### Records supplied:
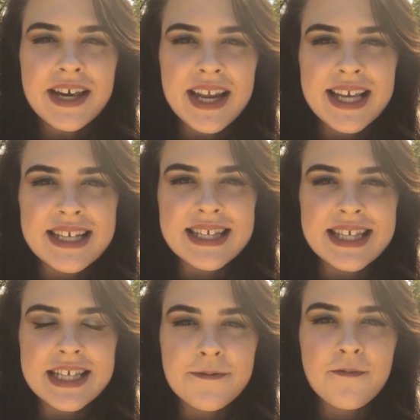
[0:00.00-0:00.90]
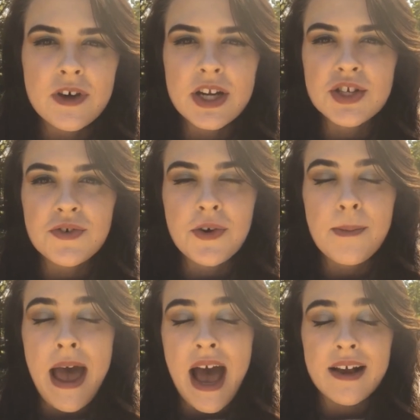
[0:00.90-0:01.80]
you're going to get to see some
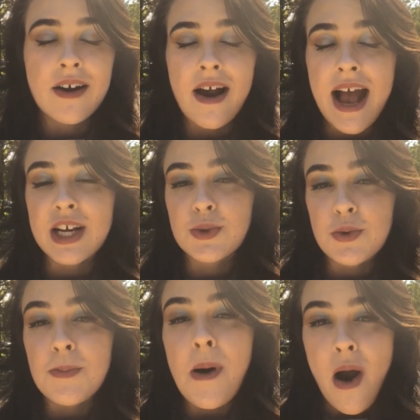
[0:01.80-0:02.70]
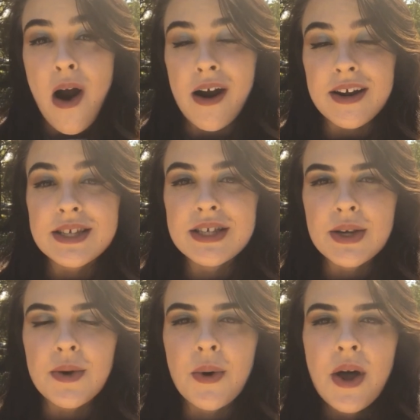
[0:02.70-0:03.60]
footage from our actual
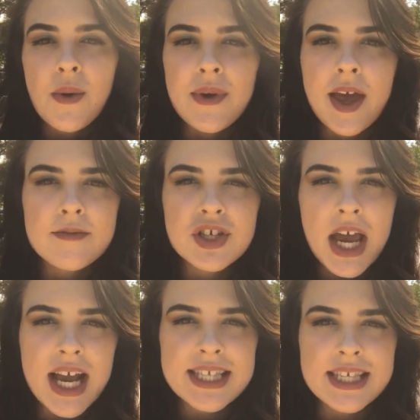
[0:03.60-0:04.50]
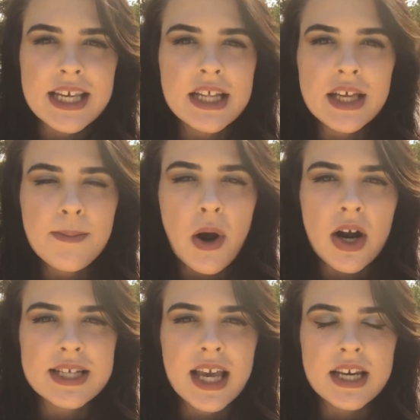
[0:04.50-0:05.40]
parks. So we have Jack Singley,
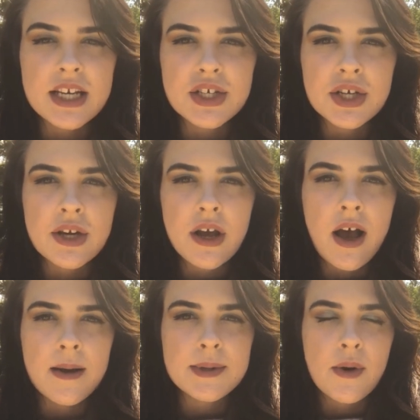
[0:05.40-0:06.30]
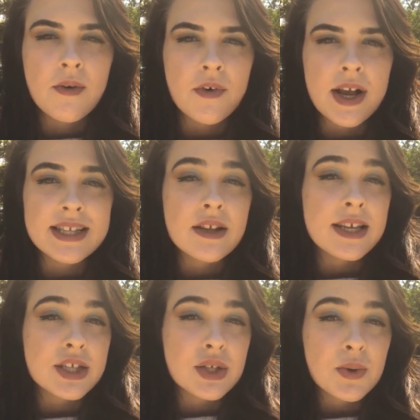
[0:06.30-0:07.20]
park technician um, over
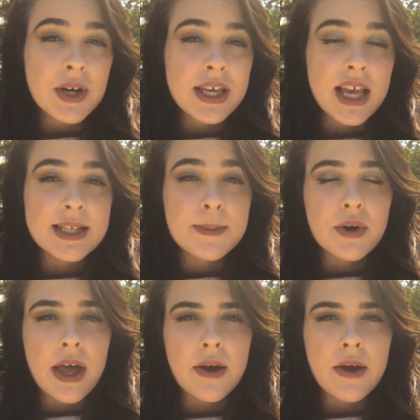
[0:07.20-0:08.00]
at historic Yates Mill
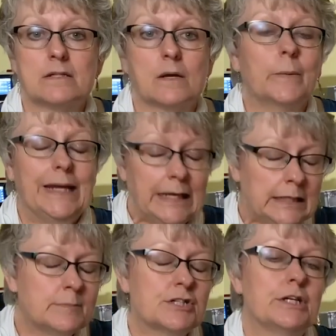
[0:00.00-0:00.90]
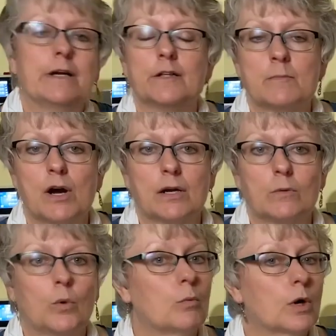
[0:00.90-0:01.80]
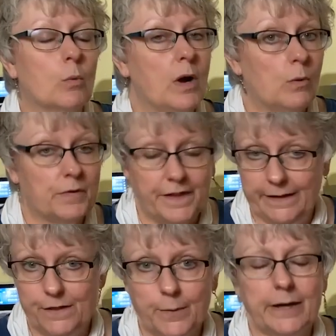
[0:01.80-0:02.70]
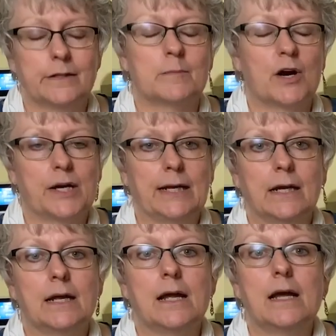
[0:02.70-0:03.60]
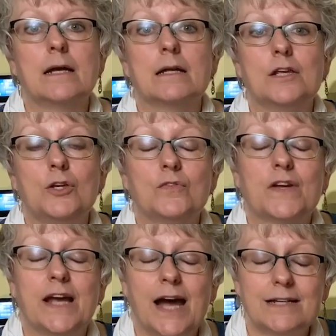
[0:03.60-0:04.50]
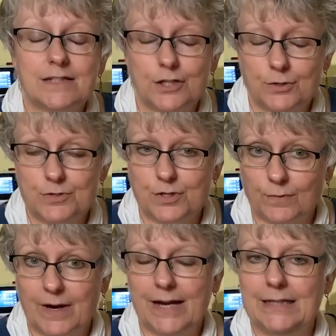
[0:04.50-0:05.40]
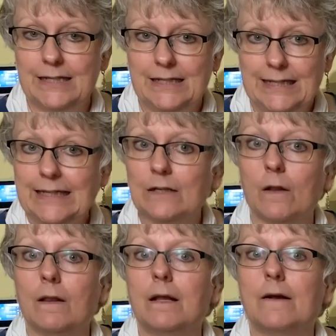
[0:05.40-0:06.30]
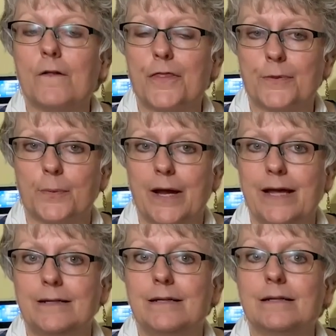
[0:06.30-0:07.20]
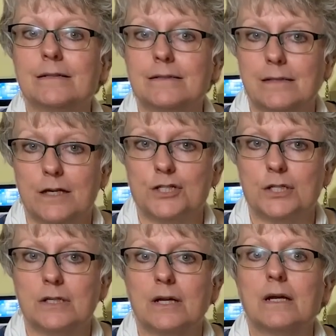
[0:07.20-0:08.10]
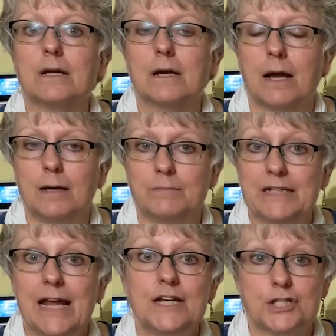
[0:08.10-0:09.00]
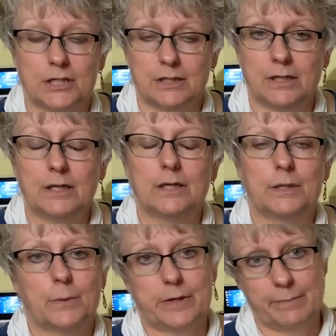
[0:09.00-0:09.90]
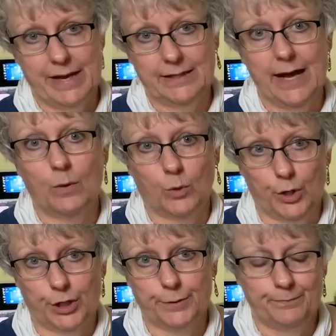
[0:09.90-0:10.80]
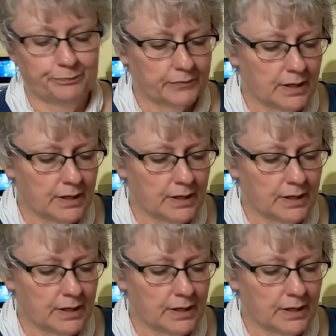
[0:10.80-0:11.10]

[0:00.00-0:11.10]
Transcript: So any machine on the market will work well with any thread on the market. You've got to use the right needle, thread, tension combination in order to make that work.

### Aim of the task:
Copy nothing but the lines above from the one with "[0:08.10-0:09.00]" through the end of the material, word for word, and drop the pictures.

### Response area:
[0:08.10-0:09.00]
[0:09.00-0:09.90]
[0:09.90-0:10.80]
[0:10.80-0:11.10]

[0:00.00-0:11.10]
Transcript: So any machine on the market will work well with any thread on the market. You've got to use the right needle, thread, tension combination in order to make that work.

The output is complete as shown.